Seus rostos sorridentes e suas palavras nos aeroportos negam com veemência essas hipóteses. “Somos médicos por vocação, não nos interessa um salário, fazemos por amor”, afirmou Nelson Rodrigues, 45. “Nossa motivação é a solidariedade”, assegurou Milagros Cardenas Lopes, 61. “Viemos para ajudar, colaborar, complementar com os médicos brasileiros”, destacou Cardenas em resposta à suspeita de trabalho escravo. “O salário é suficiente”, complementou Natasha Romero Sanches, 44.

Em nome de nosso povo e de boa parte de nossos médicos, só me resta dizer com convicção: Um abraço fraterno e muchas gracias.

Todos nós esperamos que a classe médica brasileira encontre a melhor forma de conviver e trabalhar em conjunto com os demais médicos estrangeiros.

Médico especialista em Administração Hospitalar e Marketing em Saúde. Autor do composto "10 P's do Marketing em Saúde". Professor do curso online Marketing Estratégico para Clínicas e Empresas de Saúde. CEO da HMDoctors, Assessor da Stratas Partners (Suíça) para o acesso ao mercado hospitalar brasileiro, Consultor de Gestão de Carreira e Marketing Médico, e Revisor de artigos e publicações sobre Gestão, Empreendedorismo e Marketing em Saúde para a revista eletrônica Gestão e Saúde da Universidade de Brasília - UNB. Formado em medicina com pós graduação em epidemiologia, formado em administração hospitalar e MBA em organizações hospitalares e sistemas de saúde pela FGV. 16 anos de experiência em hospitais públicos, privados, institutos de pesquisa clínica e consultor para empresas nacionais e multinacionais.

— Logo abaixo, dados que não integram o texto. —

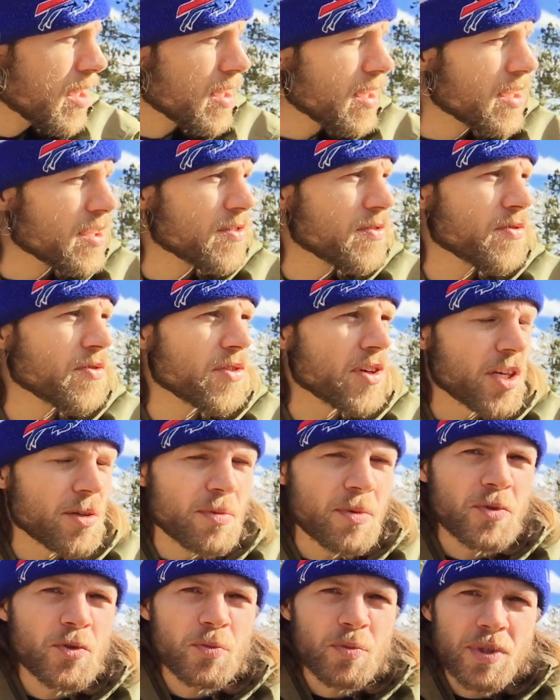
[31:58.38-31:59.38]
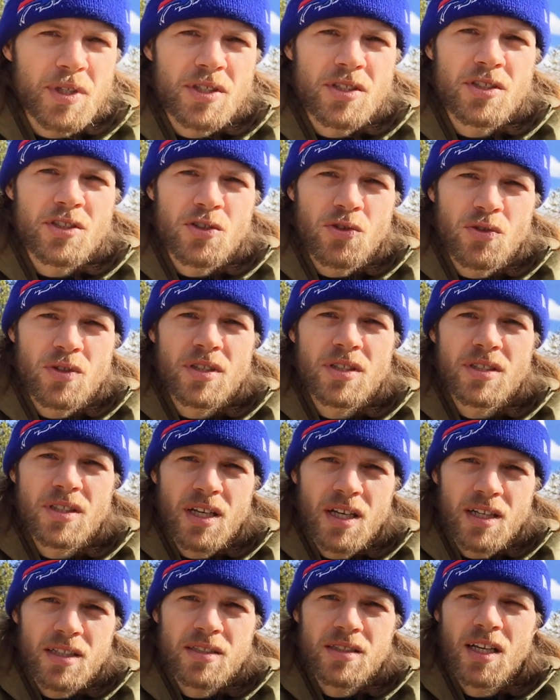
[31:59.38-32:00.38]
this freedom of speech to the
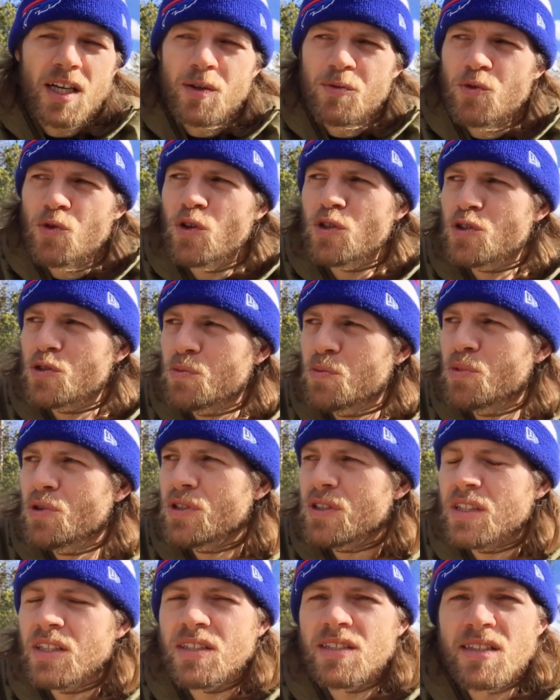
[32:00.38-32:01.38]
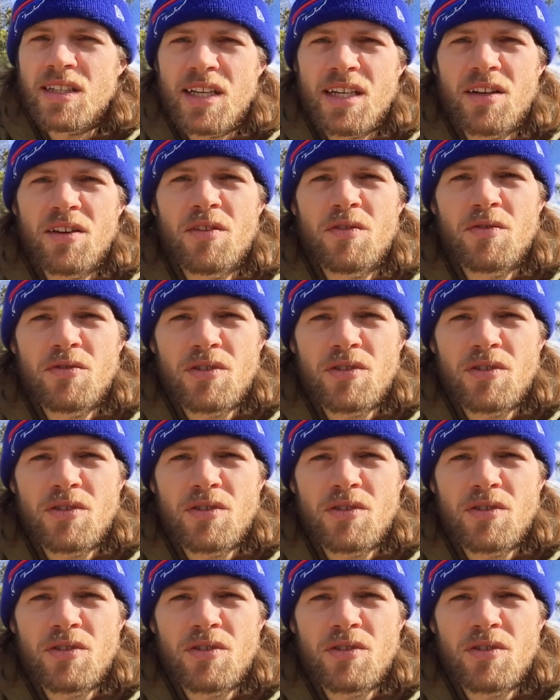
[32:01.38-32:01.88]
test. I'm going to put this land of the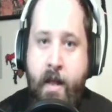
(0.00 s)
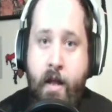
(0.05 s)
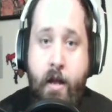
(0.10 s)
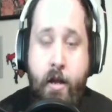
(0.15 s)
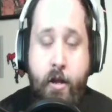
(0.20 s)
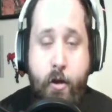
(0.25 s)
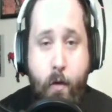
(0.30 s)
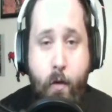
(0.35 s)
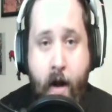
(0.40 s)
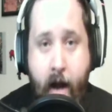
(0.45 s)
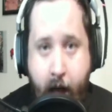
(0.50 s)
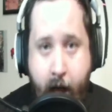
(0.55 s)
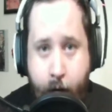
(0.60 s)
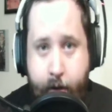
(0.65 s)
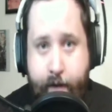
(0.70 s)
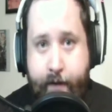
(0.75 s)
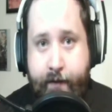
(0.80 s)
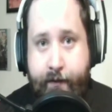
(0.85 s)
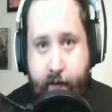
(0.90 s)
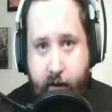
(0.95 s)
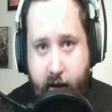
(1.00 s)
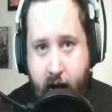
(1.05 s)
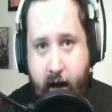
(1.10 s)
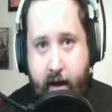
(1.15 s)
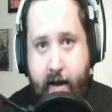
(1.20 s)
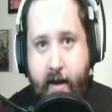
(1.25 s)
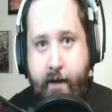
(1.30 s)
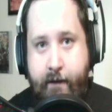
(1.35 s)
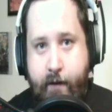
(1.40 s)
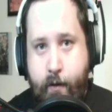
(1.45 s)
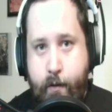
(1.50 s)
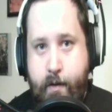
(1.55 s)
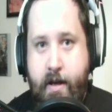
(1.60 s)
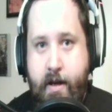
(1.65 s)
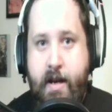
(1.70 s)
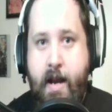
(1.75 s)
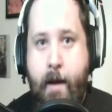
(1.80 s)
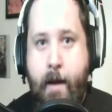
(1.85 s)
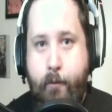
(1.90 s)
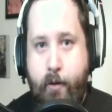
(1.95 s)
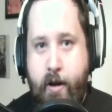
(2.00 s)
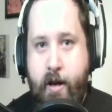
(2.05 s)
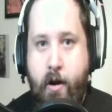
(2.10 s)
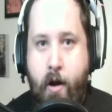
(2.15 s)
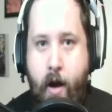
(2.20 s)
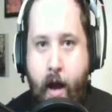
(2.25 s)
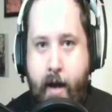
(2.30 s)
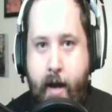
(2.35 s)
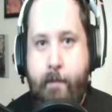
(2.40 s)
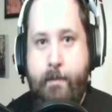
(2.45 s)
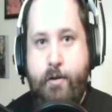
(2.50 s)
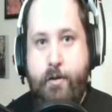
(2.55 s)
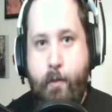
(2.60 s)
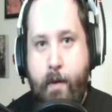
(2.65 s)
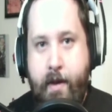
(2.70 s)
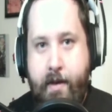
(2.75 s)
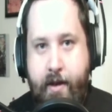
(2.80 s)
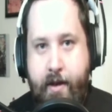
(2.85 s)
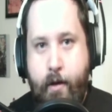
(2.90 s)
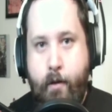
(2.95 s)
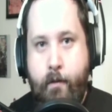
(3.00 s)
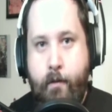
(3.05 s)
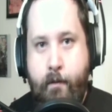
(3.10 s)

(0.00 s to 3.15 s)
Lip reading: you are out of luck if you did not bring your items with you.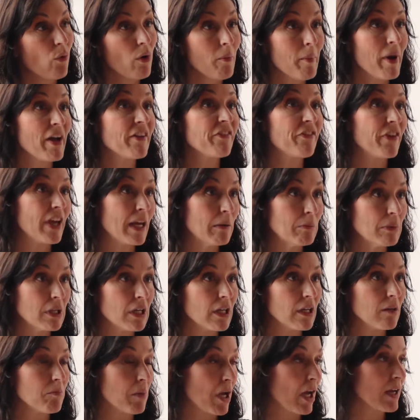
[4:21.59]
Well, my
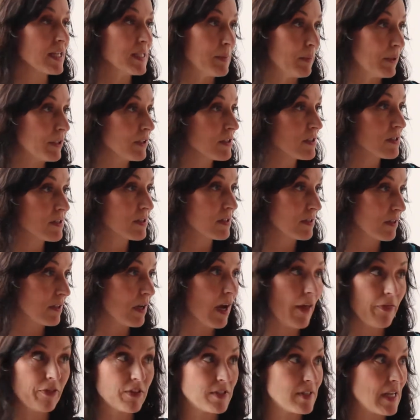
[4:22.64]
family, my husband has
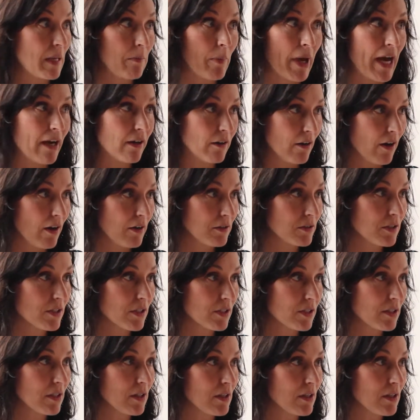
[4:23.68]
got the same background.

3 comentários em: “Carta de um médico Brasileiro aos médicos Cubanos.

  1. Que felicidade poder ter lido este texto, sou enfermeiro de formação e o que falta é mais humanidade! PARABÉNS!

  2. Caro Edgar, não estou totalmente de acordo com a visão do Prof. Souza. A população brasileira não foi consultada se queremos apoiar um Estado ditatorial como Cuba, aonde não há respeito aos direitos humanos básicos. Este é um projeto político-partidário pensado há tempos. O mesmo poderia ter sido projetado de outra forma como uma verdadeira política de saúde básica para a população. Temos capacidade para tanto. O nosso programa de imunização e cobertura vacinal é um exemplo, assim como o combate à desnutrição infantil.

  3. Os pacientes de origem humilde querem muitas vezes serem ouvidos, terem seu direito à saúde garantido, por isso como técnica de enfermagem concordo com o texto acima, pois ele nos dá a dimensão da realidade. O sorriso de uma criança após uma dose de atenção e carinho, bem como o alívio dos pais são fatores que engrandecem a nós, profissionais da saúde. Muitas vezes doses de amor e dedicação valem mais do que medicamentos.